___ Task material ___

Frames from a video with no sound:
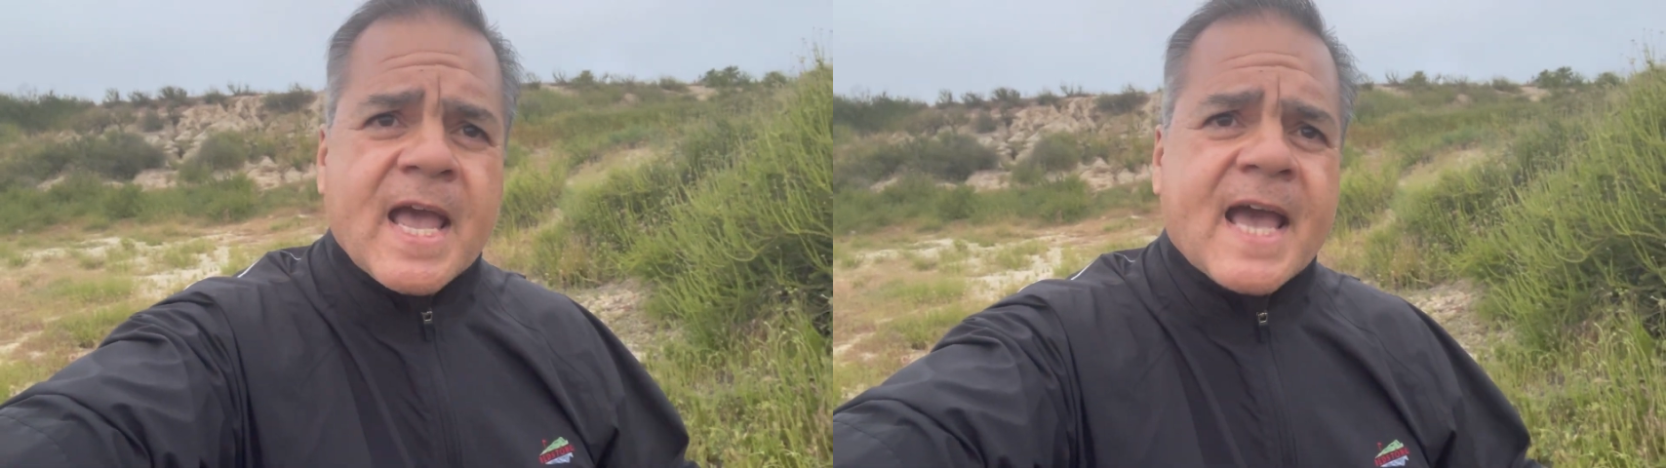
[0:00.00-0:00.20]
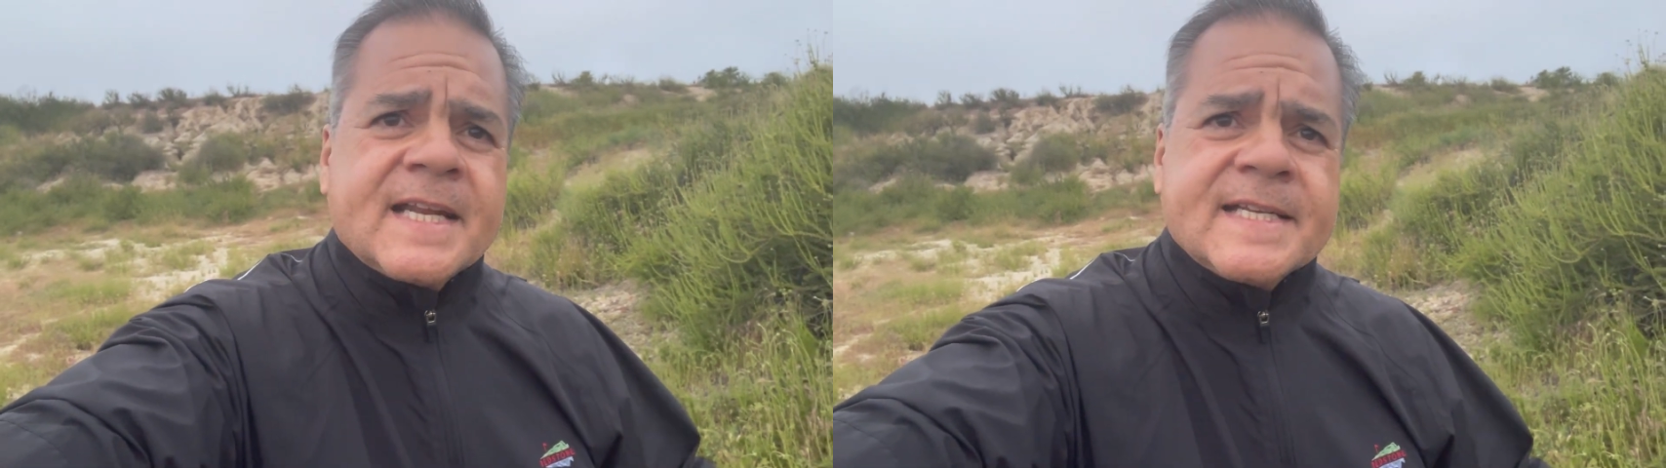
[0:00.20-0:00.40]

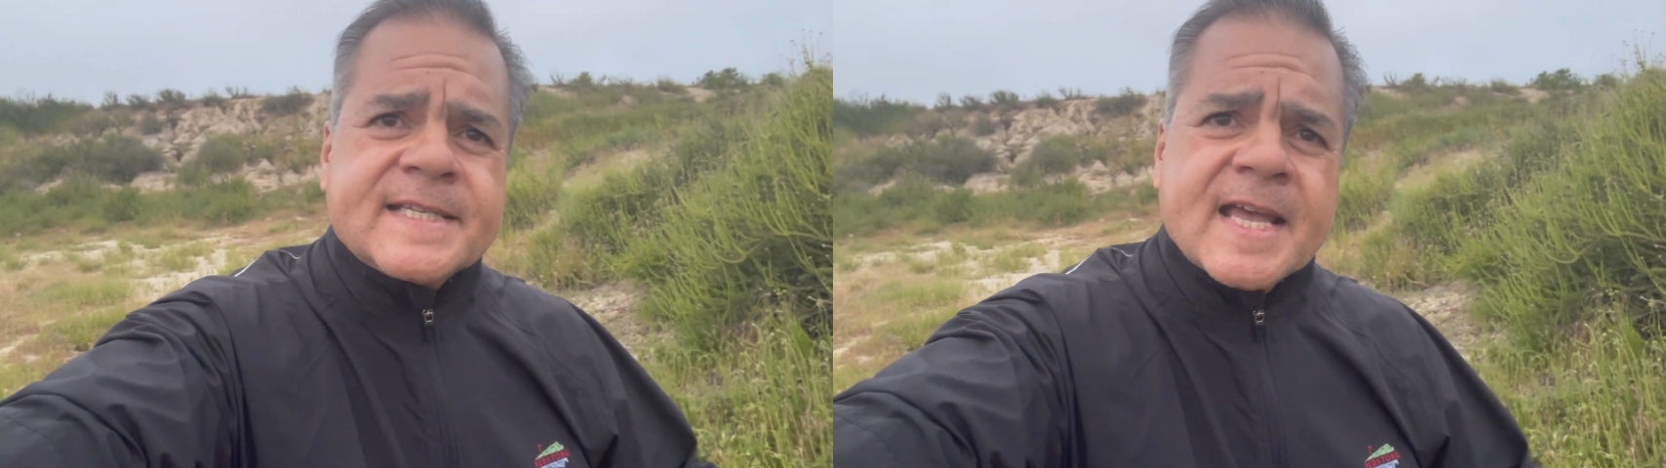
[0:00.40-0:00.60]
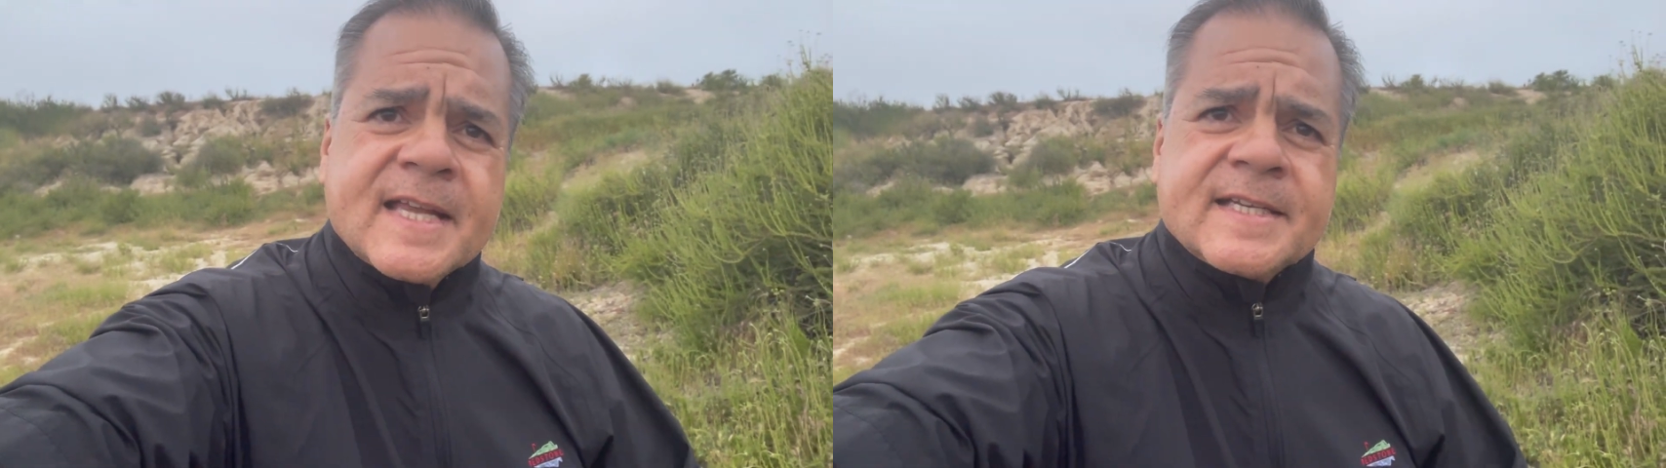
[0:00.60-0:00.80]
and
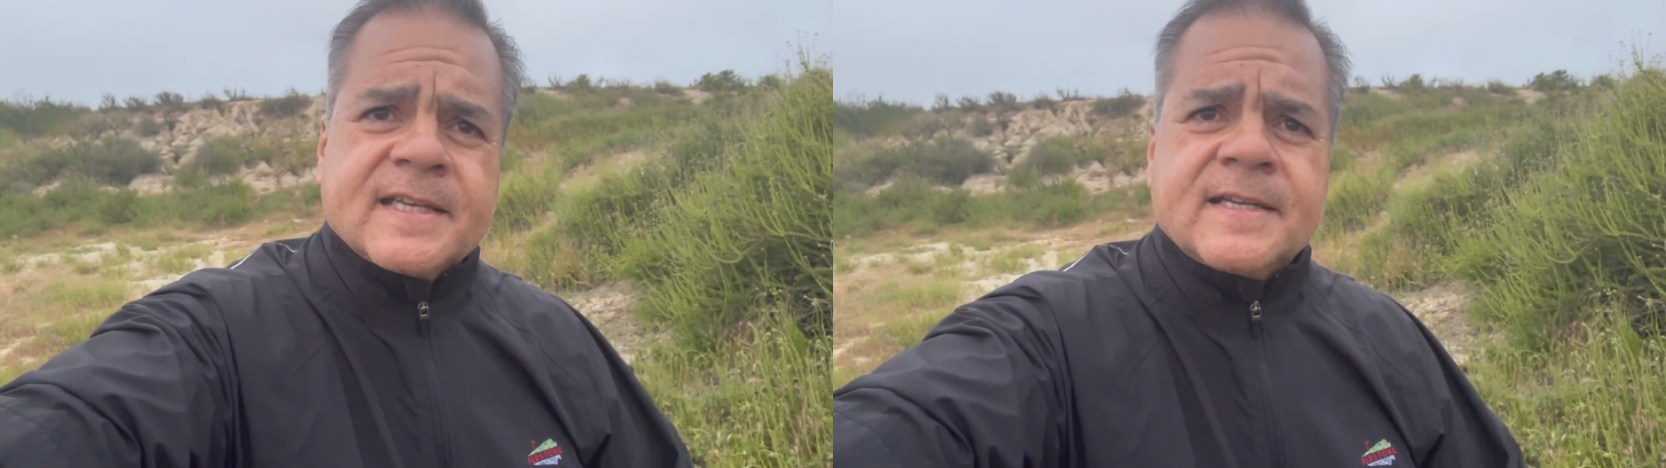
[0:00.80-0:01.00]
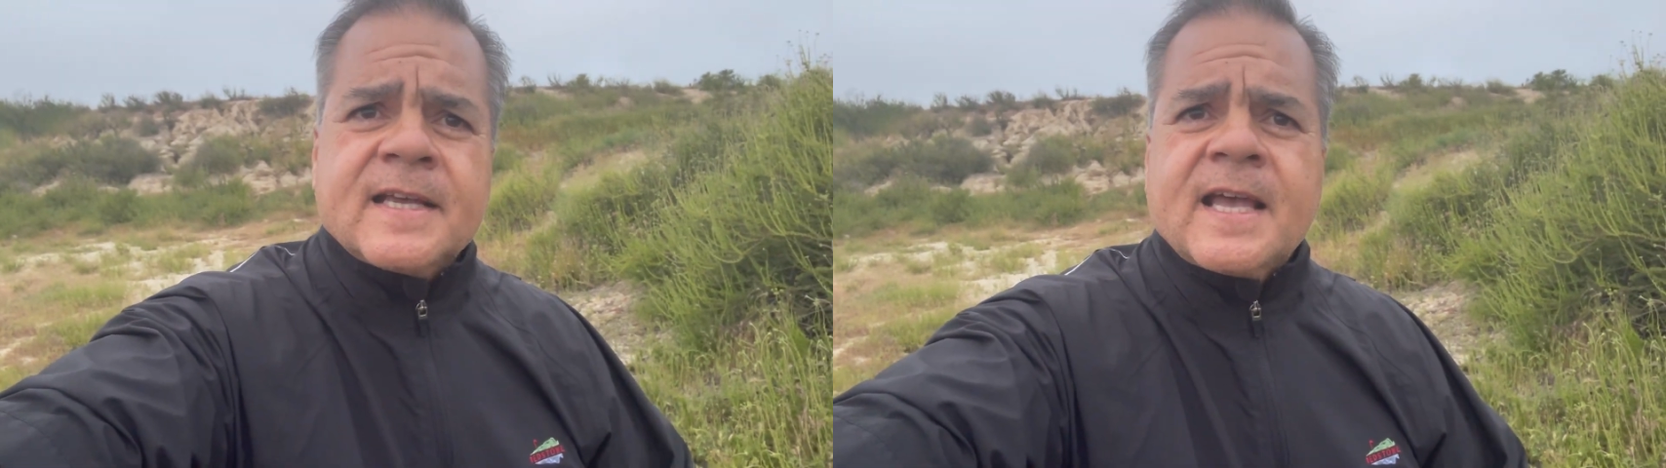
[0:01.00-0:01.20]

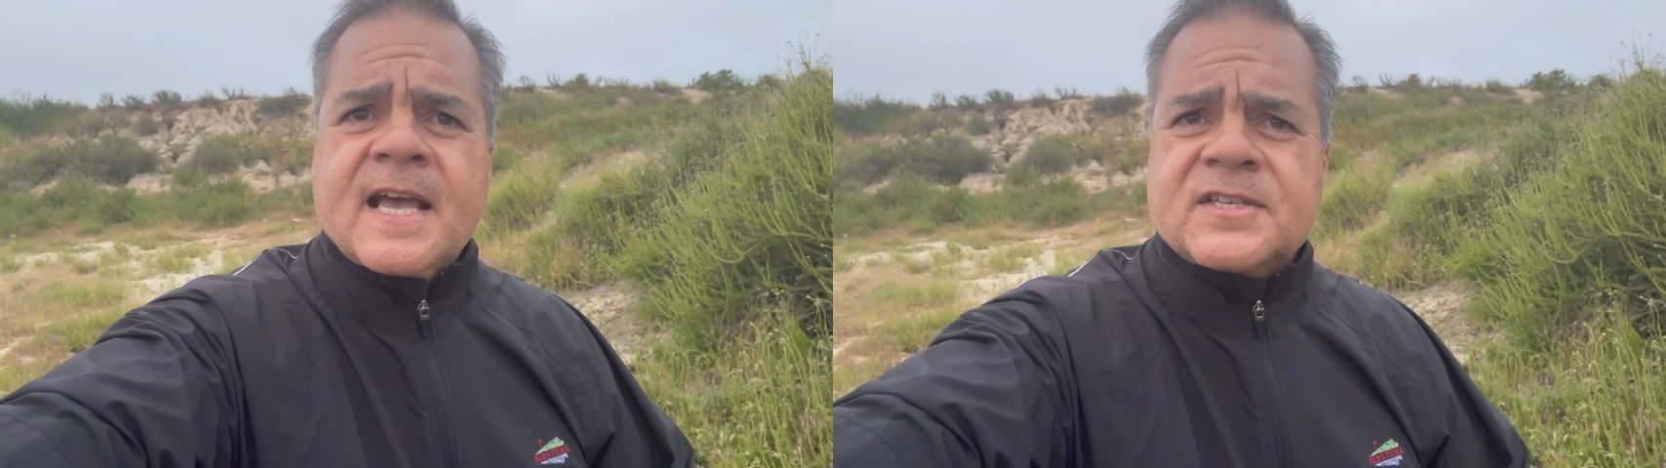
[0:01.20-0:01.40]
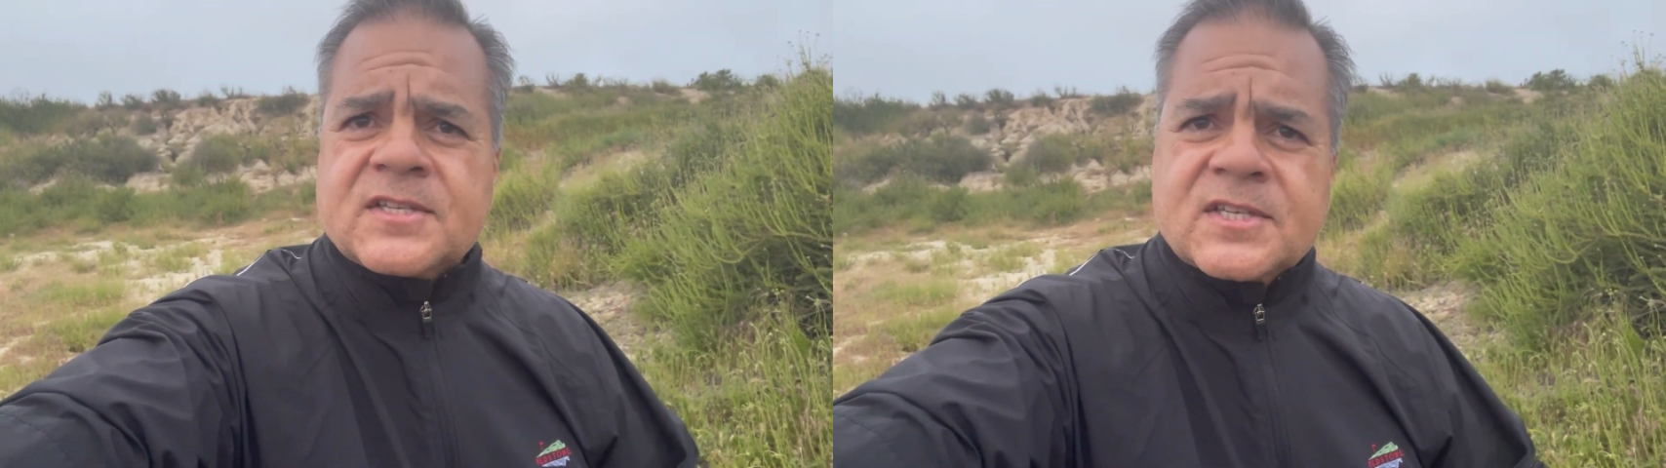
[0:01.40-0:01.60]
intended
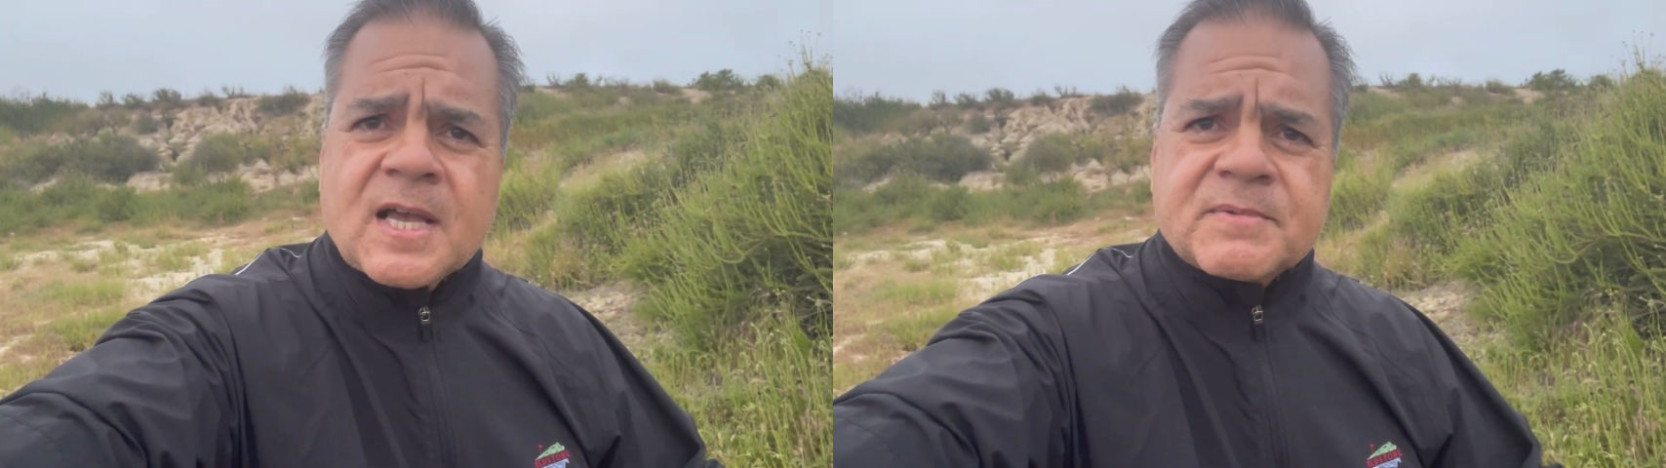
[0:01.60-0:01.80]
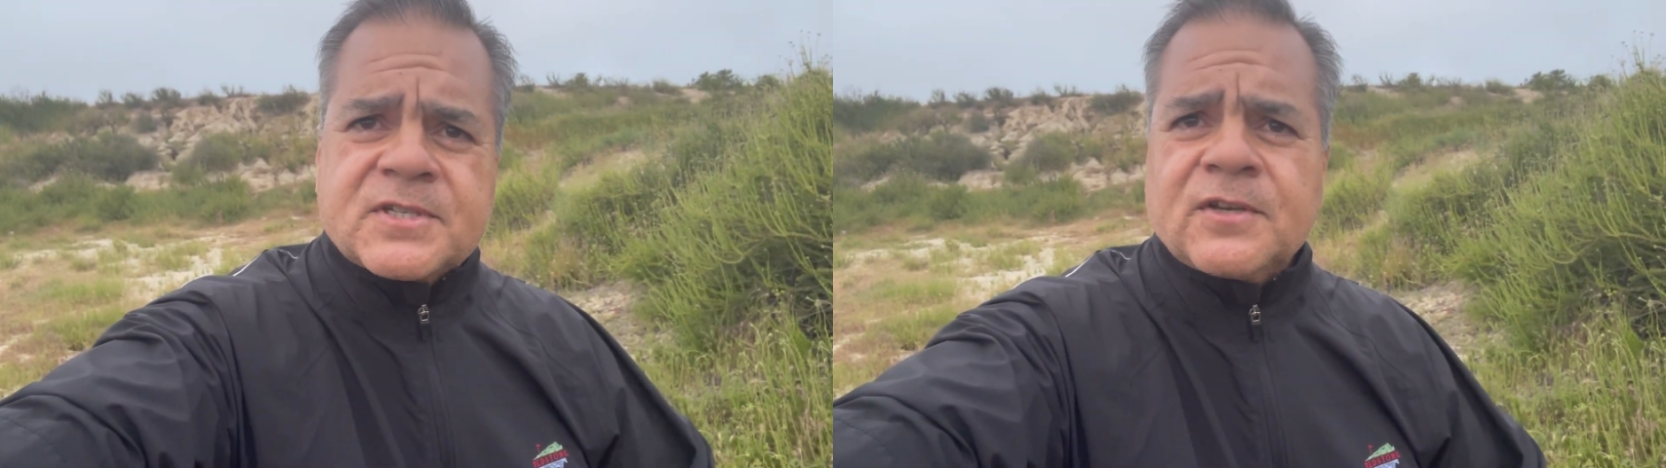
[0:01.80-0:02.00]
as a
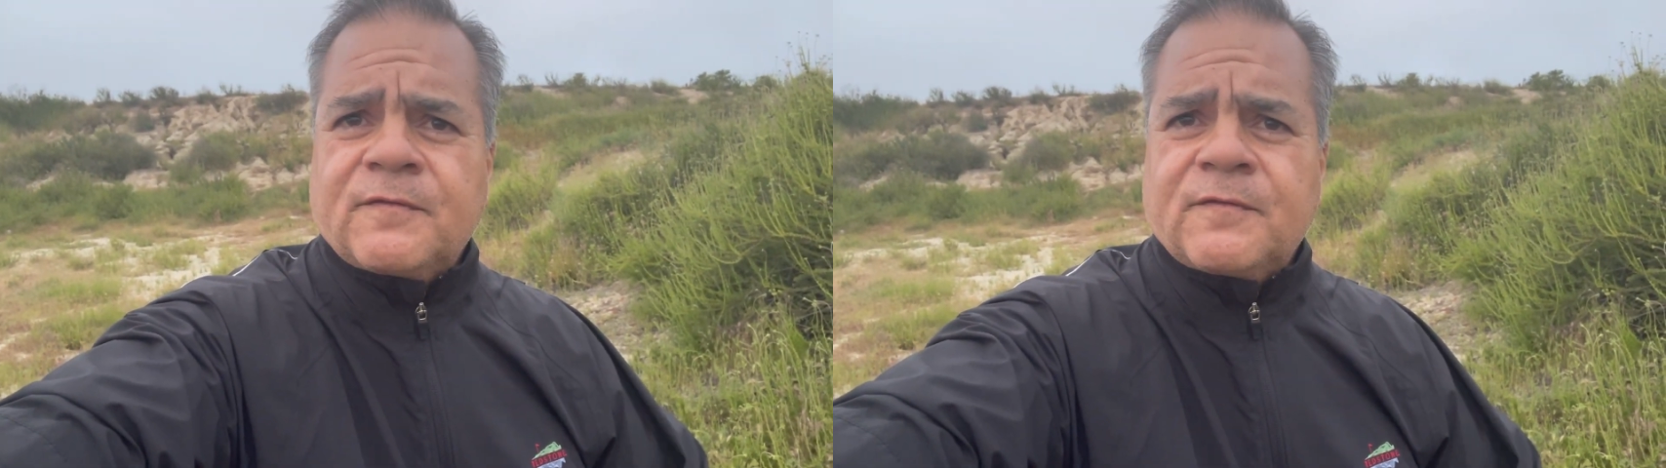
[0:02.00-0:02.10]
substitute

___

Task brief -
Restate the data word for word while omitting each picture.

Task result -
Frames from a video with no sound:
[0:00.00-0:00.20]
[0:00.20-0:00.40]

[0:00.40-0:00.60]
[0:00.60-0:00.80]
and
[0:00.80-0:01.00]
[0:01.00-0:01.20]

[0:01.20-0:01.40]
[0:01.40-0:01.60]
intended
[0:01.60-0:01.80]
[0:01.80-0:02.00]
as a
[0:02.00-0:02.10]
substitute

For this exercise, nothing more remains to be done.